This corpus is useful for testing multilingual architectures. One can use a zero-shot setting and test one's architecture on such corpus.
Indeed, one can do the following:
- Train a model on English-only data using Harry Potter and The Republic books in English.
- Test a model on non-English data using Harry Potter's book translated to Russian.
- Harry Potter and the Goblet of Fire, J.K. Rowling - English version (full: 6,192 lines)
- The Republic, Plato - English version (full: 19,846 lines)
- Harry Potter and the Cursed Child, J.K. Rowling - Russian version (sample of 435 lines)

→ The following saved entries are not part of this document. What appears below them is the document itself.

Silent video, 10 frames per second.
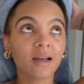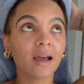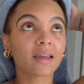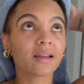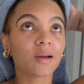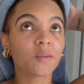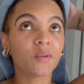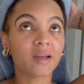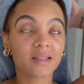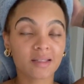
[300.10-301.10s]
I cannot
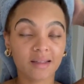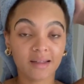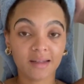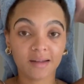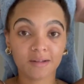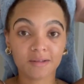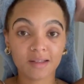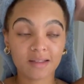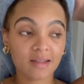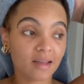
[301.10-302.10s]
wait to lay down
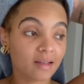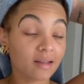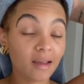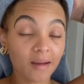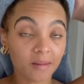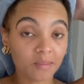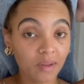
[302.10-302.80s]
and take a nap.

One can remove manually the first introduction lines from The Republic, Plato.
We provide a bash file preprocessing data by lowercasing, removing accents and filtering short sentences. One can additionally preprocess data according to their needs.
Install Moses tools for preprocessing. We only used lowercasing and remove accent in practice but one can also tokenize with Moses tools using tokenize.sh in utils folder.
sh intall-tools.sh
We expect one parameter which is the minimum length MIN_LEGNTH. All sentences with a shorter estimated number of tokens than MIN_LENGTH are filtered out. By setting MIN_LENGTH to 0, one can keep the corpus without filtering short sentences.
sh prepare-data-book-corpus.sh MIN_LENGTH
The above will preprocess the corpus by:
- Lowercasing and removing accents and store that in data/processed e.g. harry-potter.tok.en
- Filtering out short sentences and store that in data/processed e.g. harry-potter_proc.tok.en
One can add additional steps as desired by modifying prepare-data-book-corpus.sh.